> _Stored data_:
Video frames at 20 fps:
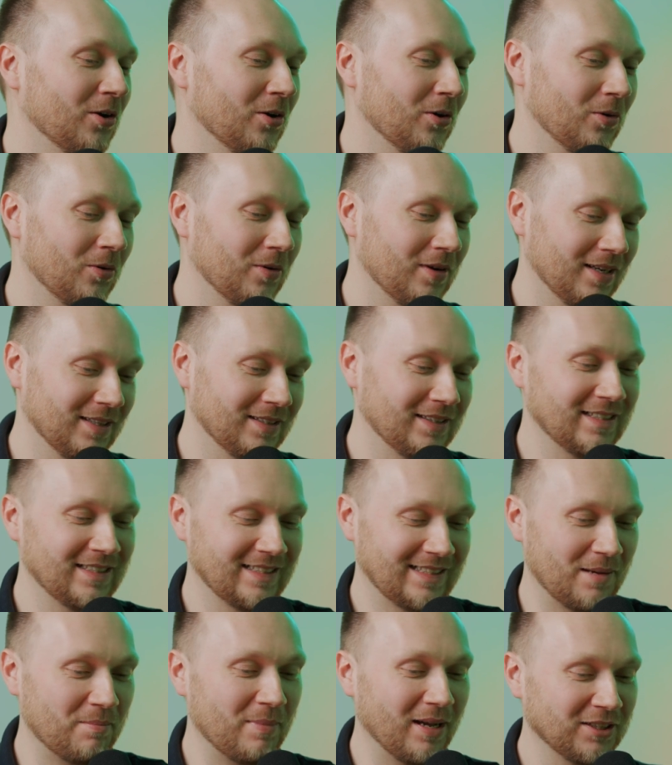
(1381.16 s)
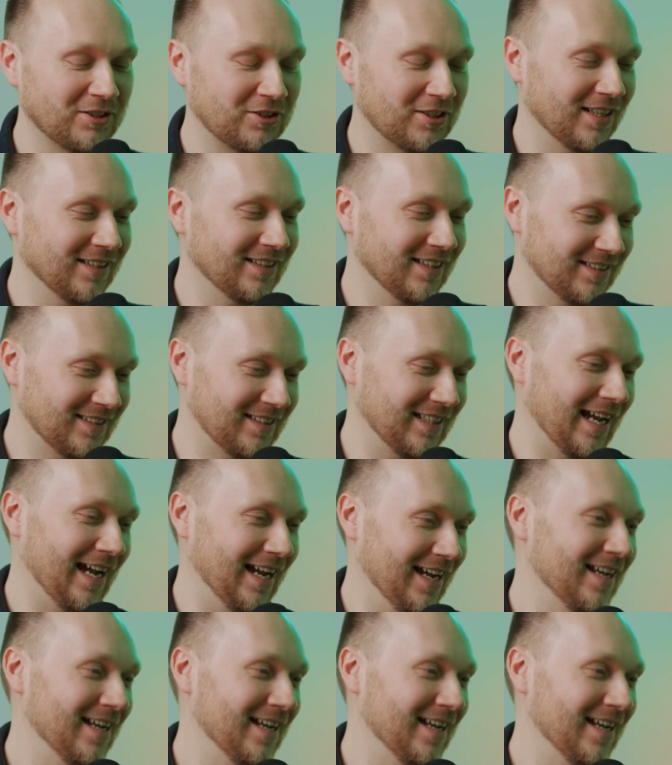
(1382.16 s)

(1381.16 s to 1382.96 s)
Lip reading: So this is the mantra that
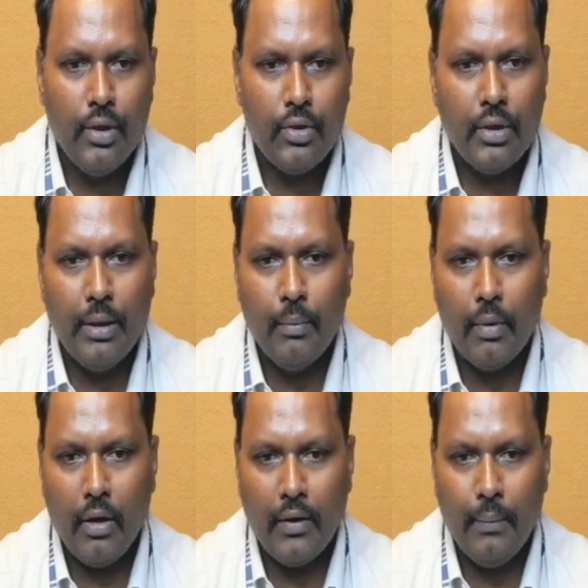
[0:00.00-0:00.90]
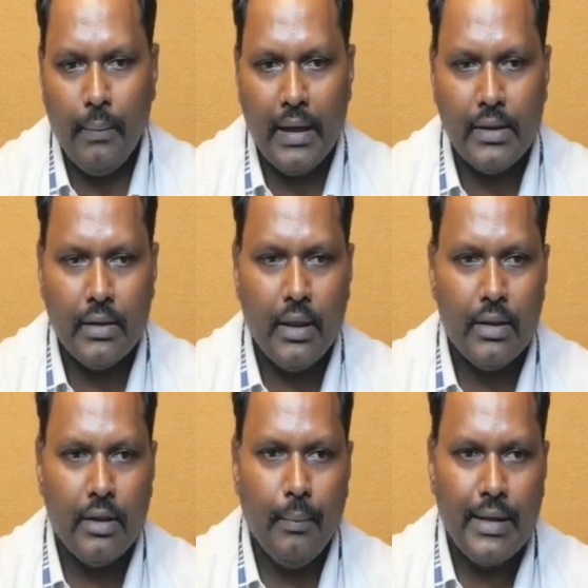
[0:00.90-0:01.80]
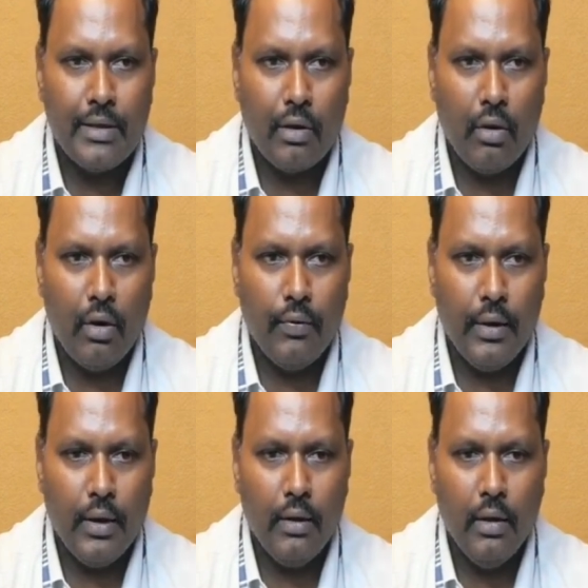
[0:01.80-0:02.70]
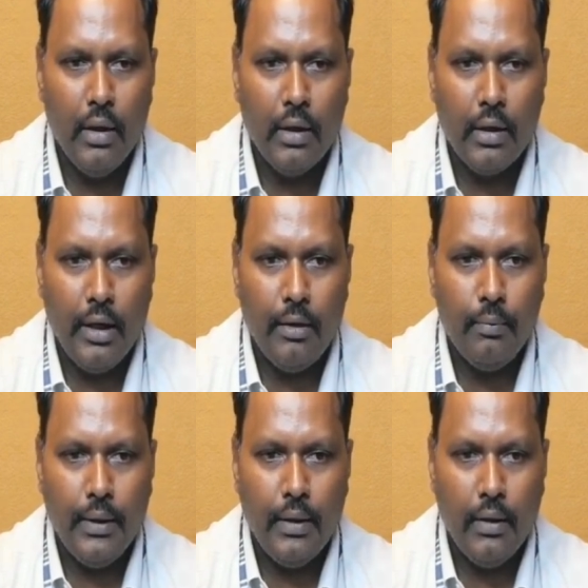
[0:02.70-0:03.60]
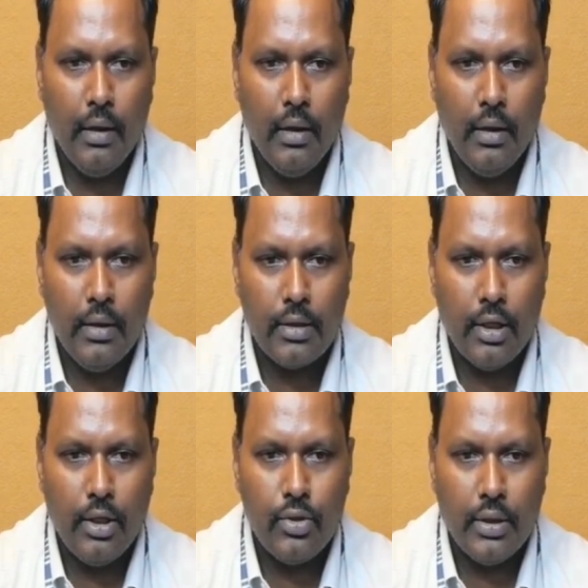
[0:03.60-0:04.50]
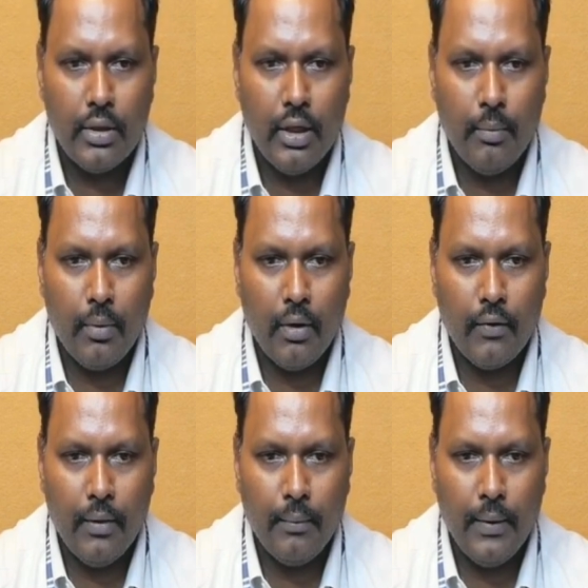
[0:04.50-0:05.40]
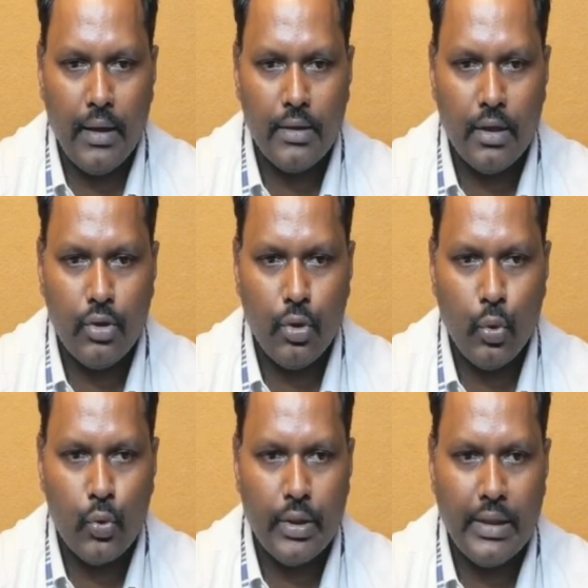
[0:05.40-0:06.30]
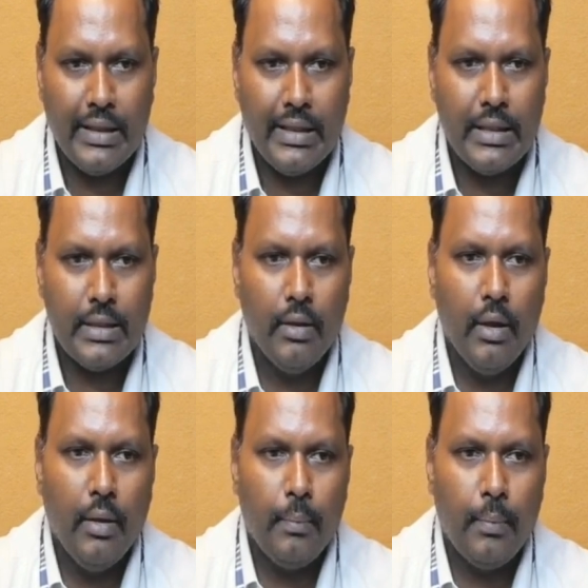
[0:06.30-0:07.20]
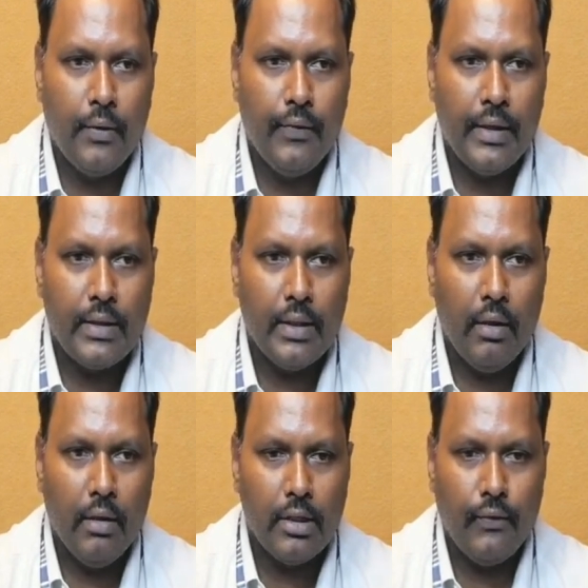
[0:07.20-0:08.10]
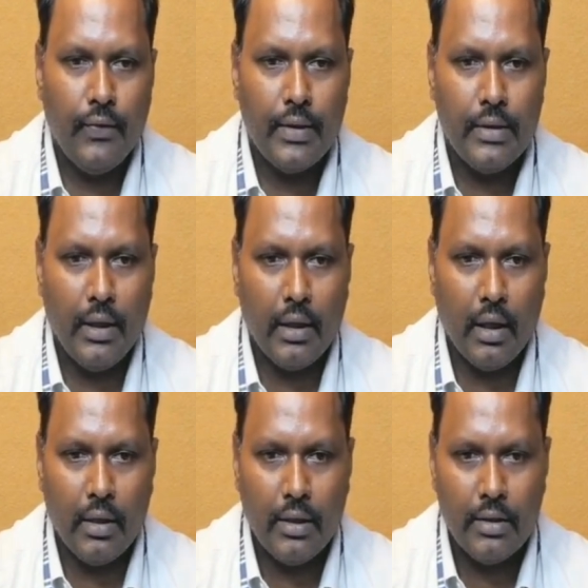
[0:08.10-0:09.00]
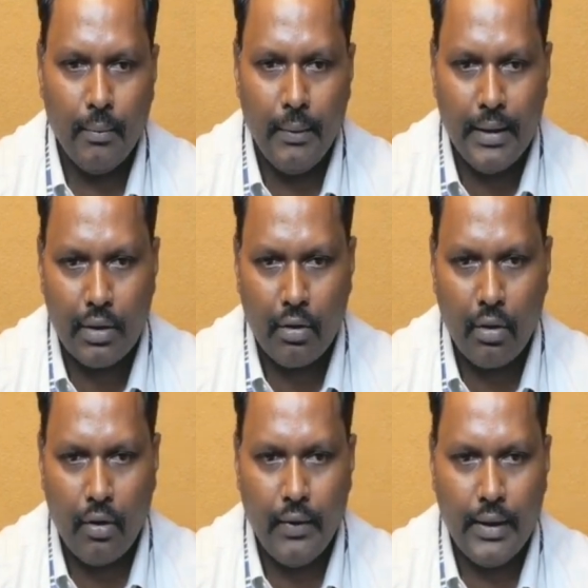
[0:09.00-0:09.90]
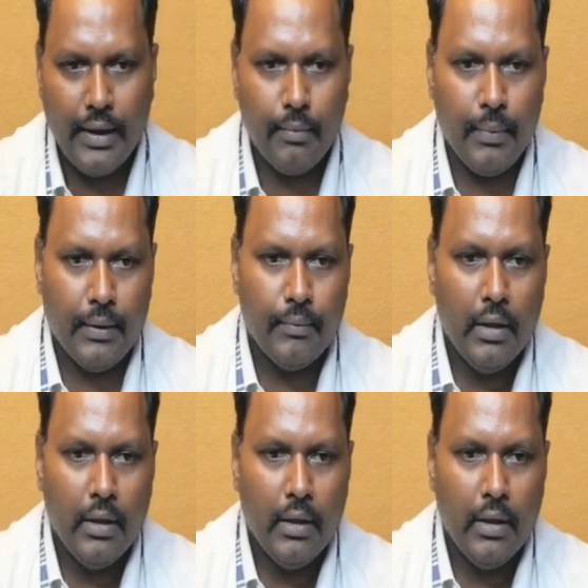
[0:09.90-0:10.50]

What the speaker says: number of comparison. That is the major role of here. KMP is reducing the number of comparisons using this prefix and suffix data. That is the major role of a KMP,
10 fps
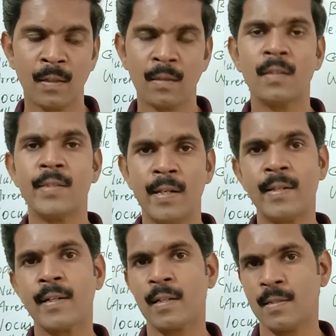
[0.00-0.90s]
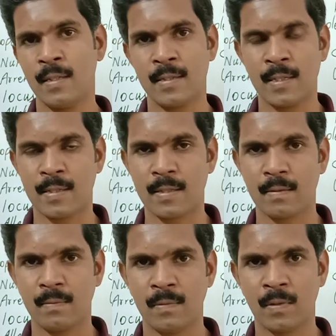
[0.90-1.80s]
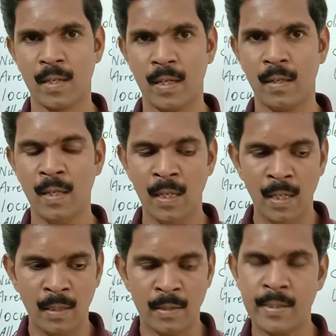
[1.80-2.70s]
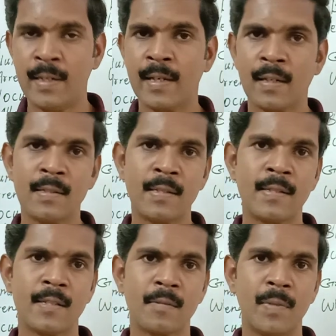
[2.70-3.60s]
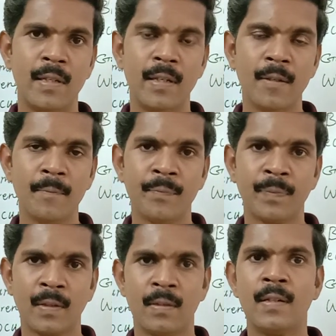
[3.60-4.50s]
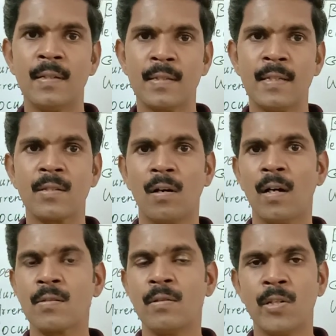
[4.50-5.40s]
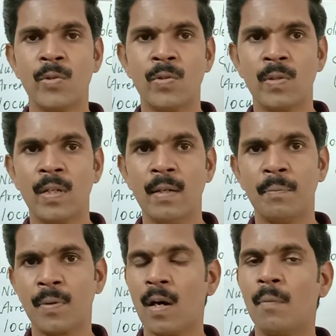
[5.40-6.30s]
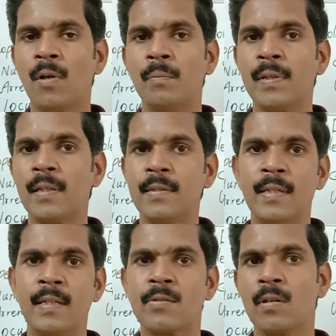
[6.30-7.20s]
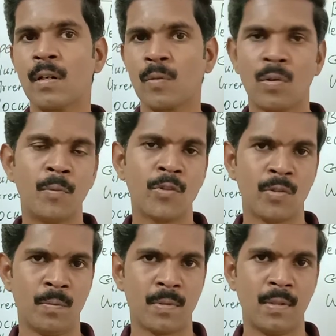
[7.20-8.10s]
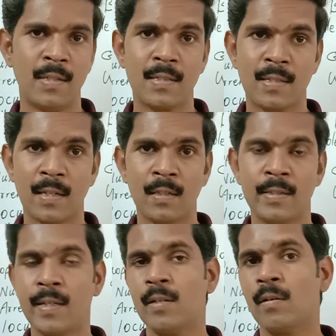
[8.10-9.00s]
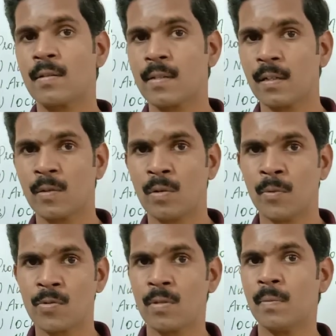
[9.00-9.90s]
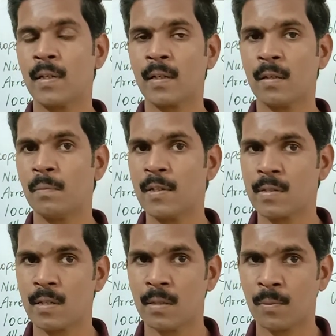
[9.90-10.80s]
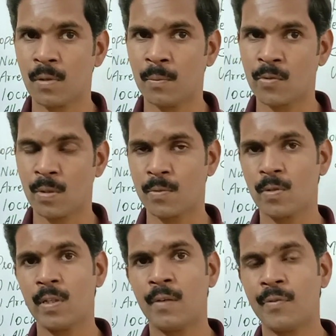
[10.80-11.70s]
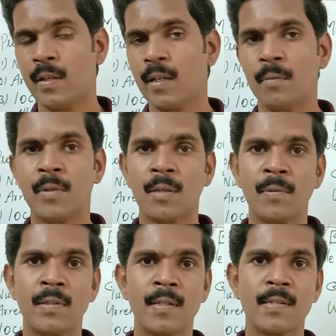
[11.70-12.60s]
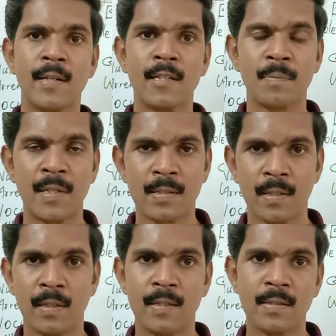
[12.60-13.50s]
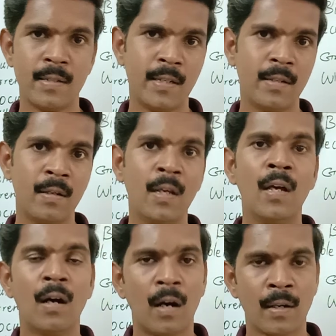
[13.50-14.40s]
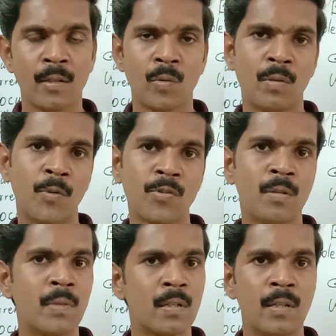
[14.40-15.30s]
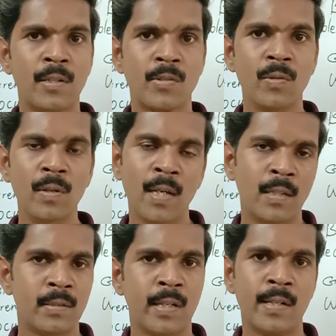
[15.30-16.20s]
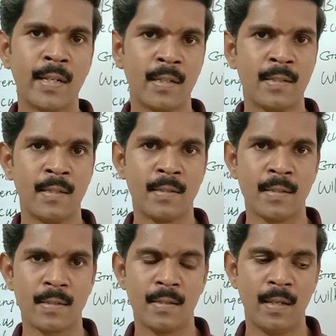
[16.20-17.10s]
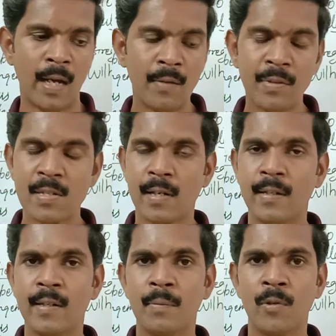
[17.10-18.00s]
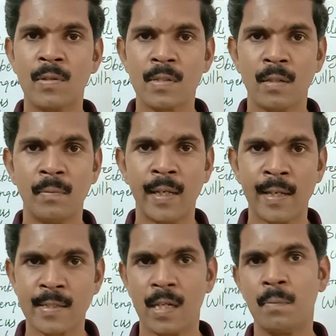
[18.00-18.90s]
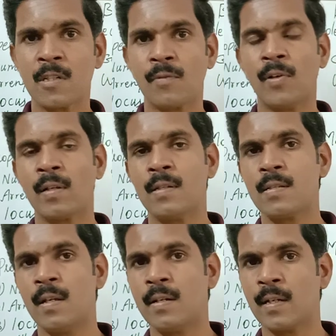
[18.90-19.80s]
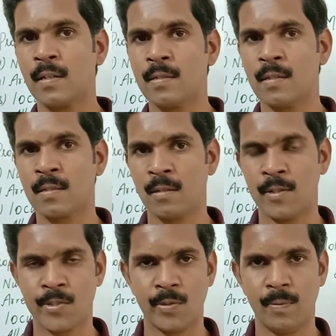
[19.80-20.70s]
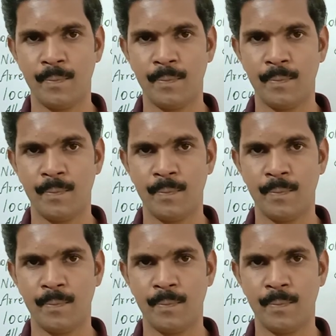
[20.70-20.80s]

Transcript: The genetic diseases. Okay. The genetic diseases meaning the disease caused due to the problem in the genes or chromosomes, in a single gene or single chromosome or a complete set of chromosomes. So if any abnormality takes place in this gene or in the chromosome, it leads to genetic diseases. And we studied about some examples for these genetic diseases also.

> _AIM OF THE EXERCISE_:
Take only the line containing "[0.90-1.80s]" and every line after it to the end of the entries, and copy them exactly, pictures excluded.

> _WRITTEN REPLY_:
[0.90-1.80s]
[1.80-2.70s]
[2.70-3.60s]
[3.60-4.50s]
[4.50-5.40s]
[5.40-6.30s]
[6.30-7.20s]
[7.20-8.10s]
[8.10-9.00s]
[9.00-9.90s]
[9.90-10.80s]
[10.80-11.70s]
[11.70-12.60s]
[12.60-13.50s]
[13.50-14.40s]
[14.40-15.30s]
[15.30-16.20s]
[16.20-17.10s]
[17.10-18.00s]
[18.00-18.90s]
[18.90-19.80s]
[19.80-20.70s]
[20.70-20.80s]

Transcript: The genetic diseases. Okay. The genetic diseases meaning the disease caused due to the problem in the genes or chromosomes, in a single gene or single chromosome or a complete set of chromosomes. So if any abnormality takes place in this gene or in the chromosome, it leads to genetic diseases. And we studied about some examples for these genetic diseases also.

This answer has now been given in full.